Masters of Air might have whipped up an aviator jacket storm — but it doesn’t end on screen. Jackets you can fly in cropped up across the womenswear offerings, led by 2014-founded MKDT Studio's shearling number, not out of place on Amelia Earhart. Quilted versions with sheep-style collars also came at Baum und Pferdgarten and Opera Sport. Not just a look reserved for Austin Butler, apparently. 

Embrace school teacher jeans 

(MUNTHE)

Ill-fitted, worn-in and totally faff free denim was inescapable on Copenhagen’s pavements and catwalks alike. Think, your English’s teacher’s practical pair, best worn with notebook in hand — see: Skall Studio’s, loose and paired with shirts, sweaters and grown up, checked overcoats and MUNTHE's, which were worn with simple cardis and trenches. More playful approaches came from Helmstedt and Marimekko, who did them chequered and flower printed respectively, but the best (as expected) came on the bike riding Scandi girls. Their uniform is wearing them with tanned overcoats, black sweaters and spikey, leather boots. It works. 

Go loud on top

(Helmstedt)

The majority of shows this season stuck to Scandi stereotypes — mellow and muted. It mean that shocks of colour or buzzy prints, when they did arrive, were worth noting. Mostly they came on top. A heavy-weight, tomato-red knit jumper was a palette cleanser at the very smart, and wearable, The Garment. For Gen Z, Helmstedt offered sunset gradient knit ¼ zip sweaters and matching, multi-colour striped hats, scarves and jumpers (complete with alien heads). At Stine Goya, who dedicated her show to the use of colour, the designer took a final bow with her team who all wore pop shade, silk shirts. Everyone wore a smile. 

Brave a cargo maxi 

(Gestuz)

The parachute cargo trousers — a hangover street style staple from last season — were updated as cargo maxi skirts, and became an unlikely recurring feature.  TG Botanical, a Ukrainian label showing here, did them best in olive green denim with distressed check stitching.

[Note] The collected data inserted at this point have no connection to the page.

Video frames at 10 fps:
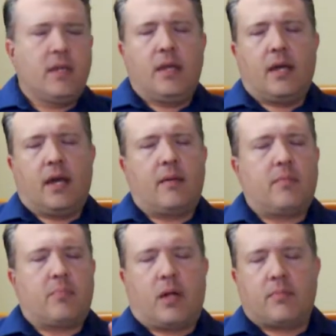
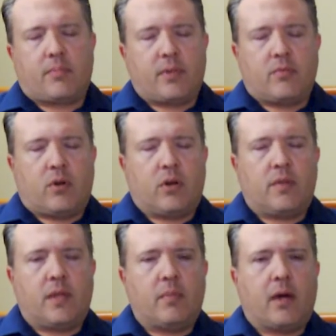I'm probably wrong on
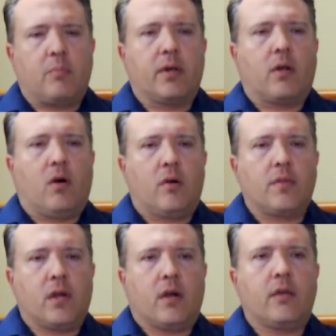the amount, but all the
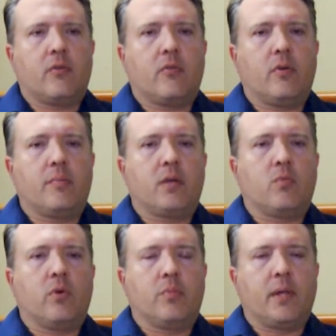cardio equipment
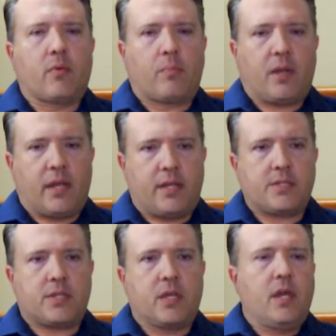will be replaced.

Gestuz showed how to do it for adults, however, cut from tailoring wool and worn with a snug, white mohair sweater and clunky, silver chain. Tempting.

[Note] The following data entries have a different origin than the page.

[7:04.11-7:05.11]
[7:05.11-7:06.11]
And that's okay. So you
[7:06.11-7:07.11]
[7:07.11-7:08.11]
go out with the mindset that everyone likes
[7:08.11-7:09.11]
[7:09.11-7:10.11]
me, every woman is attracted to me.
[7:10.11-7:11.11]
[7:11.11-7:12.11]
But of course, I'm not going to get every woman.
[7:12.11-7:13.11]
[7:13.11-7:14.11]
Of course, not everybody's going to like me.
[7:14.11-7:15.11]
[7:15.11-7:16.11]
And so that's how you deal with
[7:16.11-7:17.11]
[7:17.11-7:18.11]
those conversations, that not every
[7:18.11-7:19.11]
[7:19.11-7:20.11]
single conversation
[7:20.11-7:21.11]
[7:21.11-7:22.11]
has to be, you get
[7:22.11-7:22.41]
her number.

And don’t be afraid to bin off the minimalism 

(Nicklas Skovgaard)

There were more than a few rebels this Copenhagen Fashion Week. Paolina Russo, who engineered her own viral moment as models stumbled out clutching pink, helium balloons, made a case for revealing knitted bandeau tops — promptly worn by Vogue editors at the dinners that followed. Hankjobenhavn mirrored Rick Owens’ signature gothic streetwear, Nicklas Skovgaard offered leather corsets, puff tops and fuzzy, white tails, while Alectra Rothschild / MASCULINA, a graduate from Central Saint Martins MA Fashion programme, designed for the club kids and gender non-conformers. It was sultry, and a welcome break from the commercially-minded collections which dominated.